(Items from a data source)
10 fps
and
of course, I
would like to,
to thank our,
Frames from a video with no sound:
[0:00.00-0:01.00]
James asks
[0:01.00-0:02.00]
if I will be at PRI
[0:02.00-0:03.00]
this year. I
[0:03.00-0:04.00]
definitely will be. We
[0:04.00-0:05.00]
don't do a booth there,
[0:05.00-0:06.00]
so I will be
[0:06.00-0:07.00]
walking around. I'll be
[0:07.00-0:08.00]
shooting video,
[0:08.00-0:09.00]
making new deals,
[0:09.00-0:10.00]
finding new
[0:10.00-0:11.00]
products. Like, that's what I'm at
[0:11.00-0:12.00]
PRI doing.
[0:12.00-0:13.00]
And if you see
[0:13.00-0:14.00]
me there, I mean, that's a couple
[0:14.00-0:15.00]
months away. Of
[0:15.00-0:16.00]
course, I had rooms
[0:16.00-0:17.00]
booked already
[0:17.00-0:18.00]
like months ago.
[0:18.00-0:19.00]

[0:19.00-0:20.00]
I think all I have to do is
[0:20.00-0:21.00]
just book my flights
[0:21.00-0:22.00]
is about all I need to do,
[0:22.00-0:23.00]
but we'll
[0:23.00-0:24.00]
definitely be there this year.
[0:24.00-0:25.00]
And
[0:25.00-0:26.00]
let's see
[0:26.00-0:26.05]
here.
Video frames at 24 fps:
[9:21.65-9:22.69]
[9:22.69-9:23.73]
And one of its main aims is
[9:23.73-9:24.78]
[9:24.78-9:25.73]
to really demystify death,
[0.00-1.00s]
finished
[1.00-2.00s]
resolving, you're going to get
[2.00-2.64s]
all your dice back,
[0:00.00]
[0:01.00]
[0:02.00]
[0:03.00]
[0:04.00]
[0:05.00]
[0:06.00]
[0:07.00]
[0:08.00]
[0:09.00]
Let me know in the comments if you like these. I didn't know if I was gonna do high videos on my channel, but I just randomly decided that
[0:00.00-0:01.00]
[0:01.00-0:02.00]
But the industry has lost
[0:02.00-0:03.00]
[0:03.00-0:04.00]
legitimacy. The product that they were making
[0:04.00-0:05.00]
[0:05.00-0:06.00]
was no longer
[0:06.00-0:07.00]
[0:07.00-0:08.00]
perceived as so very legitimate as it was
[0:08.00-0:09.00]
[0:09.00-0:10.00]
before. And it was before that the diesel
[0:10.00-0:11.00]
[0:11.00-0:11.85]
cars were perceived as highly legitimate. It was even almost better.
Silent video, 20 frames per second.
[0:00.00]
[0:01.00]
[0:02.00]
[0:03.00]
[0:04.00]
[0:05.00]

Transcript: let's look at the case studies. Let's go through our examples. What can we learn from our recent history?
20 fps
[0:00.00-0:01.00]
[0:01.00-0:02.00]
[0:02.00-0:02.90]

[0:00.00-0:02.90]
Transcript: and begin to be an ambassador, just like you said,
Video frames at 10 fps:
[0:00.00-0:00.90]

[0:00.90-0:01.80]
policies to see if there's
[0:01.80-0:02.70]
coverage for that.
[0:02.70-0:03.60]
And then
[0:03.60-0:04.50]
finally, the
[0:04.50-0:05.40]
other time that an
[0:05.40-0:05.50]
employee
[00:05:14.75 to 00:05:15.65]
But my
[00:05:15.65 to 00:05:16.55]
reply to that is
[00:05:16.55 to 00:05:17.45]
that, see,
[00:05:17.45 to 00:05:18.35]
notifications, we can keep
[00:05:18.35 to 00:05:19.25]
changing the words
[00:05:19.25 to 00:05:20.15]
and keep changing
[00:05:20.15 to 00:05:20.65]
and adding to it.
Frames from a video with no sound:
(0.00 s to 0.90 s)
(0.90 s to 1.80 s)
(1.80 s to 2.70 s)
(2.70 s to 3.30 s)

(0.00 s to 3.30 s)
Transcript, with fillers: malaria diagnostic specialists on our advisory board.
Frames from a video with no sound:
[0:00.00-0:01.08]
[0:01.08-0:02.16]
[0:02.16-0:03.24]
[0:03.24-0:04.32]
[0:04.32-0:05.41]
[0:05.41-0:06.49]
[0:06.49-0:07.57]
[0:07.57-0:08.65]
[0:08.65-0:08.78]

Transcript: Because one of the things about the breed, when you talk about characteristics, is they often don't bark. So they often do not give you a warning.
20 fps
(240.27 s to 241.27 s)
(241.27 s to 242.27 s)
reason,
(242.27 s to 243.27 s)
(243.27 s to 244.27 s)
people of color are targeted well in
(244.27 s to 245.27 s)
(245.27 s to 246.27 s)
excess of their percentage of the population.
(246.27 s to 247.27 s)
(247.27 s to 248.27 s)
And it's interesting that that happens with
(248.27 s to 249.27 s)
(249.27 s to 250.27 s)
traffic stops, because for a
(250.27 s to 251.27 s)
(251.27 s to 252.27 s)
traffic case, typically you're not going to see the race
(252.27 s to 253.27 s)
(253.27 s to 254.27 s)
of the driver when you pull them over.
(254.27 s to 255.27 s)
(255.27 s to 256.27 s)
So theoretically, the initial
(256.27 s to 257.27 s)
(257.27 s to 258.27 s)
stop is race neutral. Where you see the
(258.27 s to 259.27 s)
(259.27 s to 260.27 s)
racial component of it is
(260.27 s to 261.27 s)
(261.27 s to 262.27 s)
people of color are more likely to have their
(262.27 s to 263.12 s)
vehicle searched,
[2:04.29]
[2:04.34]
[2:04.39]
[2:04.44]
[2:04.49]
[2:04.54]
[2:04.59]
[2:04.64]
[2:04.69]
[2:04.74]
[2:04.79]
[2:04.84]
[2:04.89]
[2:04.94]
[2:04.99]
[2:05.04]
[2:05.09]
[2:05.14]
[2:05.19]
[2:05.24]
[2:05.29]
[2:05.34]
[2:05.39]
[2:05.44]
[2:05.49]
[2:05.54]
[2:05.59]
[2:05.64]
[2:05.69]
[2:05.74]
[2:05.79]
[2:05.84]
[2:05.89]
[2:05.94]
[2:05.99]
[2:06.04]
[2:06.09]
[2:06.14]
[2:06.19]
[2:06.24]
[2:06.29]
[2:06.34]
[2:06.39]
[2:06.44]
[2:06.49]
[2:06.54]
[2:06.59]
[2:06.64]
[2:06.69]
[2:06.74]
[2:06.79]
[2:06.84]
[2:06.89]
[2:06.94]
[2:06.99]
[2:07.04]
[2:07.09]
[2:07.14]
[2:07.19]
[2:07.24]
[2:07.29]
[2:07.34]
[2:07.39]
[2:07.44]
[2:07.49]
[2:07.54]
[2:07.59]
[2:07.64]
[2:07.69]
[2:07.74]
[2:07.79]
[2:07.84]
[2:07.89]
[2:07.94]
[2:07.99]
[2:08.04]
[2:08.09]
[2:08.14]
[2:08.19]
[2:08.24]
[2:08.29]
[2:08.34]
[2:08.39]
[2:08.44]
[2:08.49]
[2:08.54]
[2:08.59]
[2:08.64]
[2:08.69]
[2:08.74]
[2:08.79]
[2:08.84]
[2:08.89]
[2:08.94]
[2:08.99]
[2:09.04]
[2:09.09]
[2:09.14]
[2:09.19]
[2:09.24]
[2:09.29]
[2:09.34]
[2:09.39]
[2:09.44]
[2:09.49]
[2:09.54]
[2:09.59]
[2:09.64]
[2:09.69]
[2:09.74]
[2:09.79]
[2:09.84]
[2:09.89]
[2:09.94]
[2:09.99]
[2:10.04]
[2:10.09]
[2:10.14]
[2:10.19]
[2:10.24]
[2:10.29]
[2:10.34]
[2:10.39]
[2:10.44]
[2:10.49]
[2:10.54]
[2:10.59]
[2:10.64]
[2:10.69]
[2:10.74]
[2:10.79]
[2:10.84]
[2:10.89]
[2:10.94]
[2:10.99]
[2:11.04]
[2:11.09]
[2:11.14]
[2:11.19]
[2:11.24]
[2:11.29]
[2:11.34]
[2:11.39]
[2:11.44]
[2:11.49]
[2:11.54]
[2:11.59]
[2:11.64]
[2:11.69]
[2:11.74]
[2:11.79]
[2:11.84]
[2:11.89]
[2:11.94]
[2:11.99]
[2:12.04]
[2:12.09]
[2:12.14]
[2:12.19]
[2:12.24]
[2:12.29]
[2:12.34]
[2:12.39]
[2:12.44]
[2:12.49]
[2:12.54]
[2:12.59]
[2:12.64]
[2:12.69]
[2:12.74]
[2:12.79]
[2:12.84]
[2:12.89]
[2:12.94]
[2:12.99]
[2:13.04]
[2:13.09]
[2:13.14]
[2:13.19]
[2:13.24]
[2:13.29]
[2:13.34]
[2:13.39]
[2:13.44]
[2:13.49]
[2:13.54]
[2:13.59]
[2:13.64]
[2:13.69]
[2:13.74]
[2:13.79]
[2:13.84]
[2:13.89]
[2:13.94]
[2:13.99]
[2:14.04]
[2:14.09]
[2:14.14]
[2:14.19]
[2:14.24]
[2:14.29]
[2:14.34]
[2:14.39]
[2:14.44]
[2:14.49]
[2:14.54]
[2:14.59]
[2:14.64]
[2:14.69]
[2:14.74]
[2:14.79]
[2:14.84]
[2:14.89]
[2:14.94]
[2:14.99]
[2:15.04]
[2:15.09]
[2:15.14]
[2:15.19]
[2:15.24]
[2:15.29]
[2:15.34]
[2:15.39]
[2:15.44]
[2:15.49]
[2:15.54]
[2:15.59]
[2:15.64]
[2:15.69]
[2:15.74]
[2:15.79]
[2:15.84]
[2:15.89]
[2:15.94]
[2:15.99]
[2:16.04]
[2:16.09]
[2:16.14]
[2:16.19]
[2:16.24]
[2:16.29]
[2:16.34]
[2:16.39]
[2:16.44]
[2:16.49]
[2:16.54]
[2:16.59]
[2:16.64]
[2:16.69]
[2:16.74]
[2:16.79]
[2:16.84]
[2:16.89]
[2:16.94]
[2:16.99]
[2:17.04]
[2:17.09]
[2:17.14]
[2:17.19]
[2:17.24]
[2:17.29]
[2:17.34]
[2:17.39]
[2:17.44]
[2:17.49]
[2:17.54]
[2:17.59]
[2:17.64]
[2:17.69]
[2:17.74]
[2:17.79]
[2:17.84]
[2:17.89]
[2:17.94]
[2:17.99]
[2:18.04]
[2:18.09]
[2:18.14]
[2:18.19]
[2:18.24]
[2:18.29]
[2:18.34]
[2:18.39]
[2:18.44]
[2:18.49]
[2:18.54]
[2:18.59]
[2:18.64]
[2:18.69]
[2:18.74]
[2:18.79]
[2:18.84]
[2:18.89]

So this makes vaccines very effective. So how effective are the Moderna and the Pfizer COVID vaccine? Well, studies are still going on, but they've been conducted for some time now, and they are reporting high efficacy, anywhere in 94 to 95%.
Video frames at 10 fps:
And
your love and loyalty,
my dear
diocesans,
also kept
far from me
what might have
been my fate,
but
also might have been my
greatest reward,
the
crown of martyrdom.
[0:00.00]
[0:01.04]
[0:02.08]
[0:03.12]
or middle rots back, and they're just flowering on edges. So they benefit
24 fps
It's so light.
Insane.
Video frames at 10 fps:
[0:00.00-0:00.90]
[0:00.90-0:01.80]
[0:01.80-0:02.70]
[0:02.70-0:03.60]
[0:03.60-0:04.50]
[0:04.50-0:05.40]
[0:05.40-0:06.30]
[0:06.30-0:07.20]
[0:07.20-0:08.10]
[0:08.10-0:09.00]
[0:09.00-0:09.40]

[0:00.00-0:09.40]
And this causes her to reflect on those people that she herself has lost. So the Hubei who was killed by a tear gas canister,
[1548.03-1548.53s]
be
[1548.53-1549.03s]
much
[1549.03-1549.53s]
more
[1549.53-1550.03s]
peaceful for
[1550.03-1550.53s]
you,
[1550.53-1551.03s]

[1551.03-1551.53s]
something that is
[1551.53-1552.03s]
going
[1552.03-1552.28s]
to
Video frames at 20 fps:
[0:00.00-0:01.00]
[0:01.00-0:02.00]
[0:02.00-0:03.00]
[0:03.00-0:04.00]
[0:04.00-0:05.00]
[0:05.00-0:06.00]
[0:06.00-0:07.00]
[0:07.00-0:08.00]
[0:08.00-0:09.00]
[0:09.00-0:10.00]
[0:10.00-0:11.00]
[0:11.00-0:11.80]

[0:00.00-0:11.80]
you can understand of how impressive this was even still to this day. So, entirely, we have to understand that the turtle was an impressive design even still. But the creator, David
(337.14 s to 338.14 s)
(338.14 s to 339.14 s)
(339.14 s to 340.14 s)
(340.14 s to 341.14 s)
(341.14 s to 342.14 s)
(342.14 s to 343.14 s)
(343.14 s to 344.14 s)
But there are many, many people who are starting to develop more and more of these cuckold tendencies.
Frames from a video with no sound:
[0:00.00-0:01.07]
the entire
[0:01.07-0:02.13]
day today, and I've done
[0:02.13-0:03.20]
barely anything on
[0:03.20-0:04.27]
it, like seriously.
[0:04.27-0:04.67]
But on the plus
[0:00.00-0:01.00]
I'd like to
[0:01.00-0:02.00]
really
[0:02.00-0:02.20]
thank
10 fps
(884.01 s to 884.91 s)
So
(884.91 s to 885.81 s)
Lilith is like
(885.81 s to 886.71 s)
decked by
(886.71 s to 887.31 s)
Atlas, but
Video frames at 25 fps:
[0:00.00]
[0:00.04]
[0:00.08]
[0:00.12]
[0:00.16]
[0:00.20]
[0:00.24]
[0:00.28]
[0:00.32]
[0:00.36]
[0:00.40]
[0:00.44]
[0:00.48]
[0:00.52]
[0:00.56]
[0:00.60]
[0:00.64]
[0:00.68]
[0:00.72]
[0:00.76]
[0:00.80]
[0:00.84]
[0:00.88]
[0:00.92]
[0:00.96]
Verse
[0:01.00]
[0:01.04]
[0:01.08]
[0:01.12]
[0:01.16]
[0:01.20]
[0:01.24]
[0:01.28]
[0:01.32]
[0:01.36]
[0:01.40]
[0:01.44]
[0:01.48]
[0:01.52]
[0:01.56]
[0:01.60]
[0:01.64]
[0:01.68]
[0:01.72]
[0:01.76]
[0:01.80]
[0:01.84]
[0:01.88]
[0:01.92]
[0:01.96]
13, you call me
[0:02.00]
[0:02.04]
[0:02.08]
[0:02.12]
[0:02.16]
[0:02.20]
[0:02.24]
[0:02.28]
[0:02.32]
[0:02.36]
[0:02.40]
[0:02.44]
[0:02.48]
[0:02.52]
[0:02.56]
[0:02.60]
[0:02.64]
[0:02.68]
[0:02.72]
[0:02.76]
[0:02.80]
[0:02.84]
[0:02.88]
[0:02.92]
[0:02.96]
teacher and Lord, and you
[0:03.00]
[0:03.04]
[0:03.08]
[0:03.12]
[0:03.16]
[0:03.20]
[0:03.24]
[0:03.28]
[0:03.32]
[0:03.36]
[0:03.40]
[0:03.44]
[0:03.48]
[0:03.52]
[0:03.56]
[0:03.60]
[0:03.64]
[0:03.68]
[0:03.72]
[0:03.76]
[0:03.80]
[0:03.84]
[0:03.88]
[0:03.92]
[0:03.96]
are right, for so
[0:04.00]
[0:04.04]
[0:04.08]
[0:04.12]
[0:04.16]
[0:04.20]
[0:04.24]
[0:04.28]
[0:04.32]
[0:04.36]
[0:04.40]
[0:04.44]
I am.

- [Task item]: Lines from the records above that hold "Transcript" are the ones to list.

- [Answer section]:
Transcript: let's look at the case studies. Let's go through our examples. What can we learn from our recent history?
Transcript: and begin to be an ambassador, just like you said,
Transcript, with fillers: malaria diagnostic specialists on our advisory board.
Transcript: Because one of the things about the breed, when you talk about characteristics, is they often don't bark. So they often do not give you a warning.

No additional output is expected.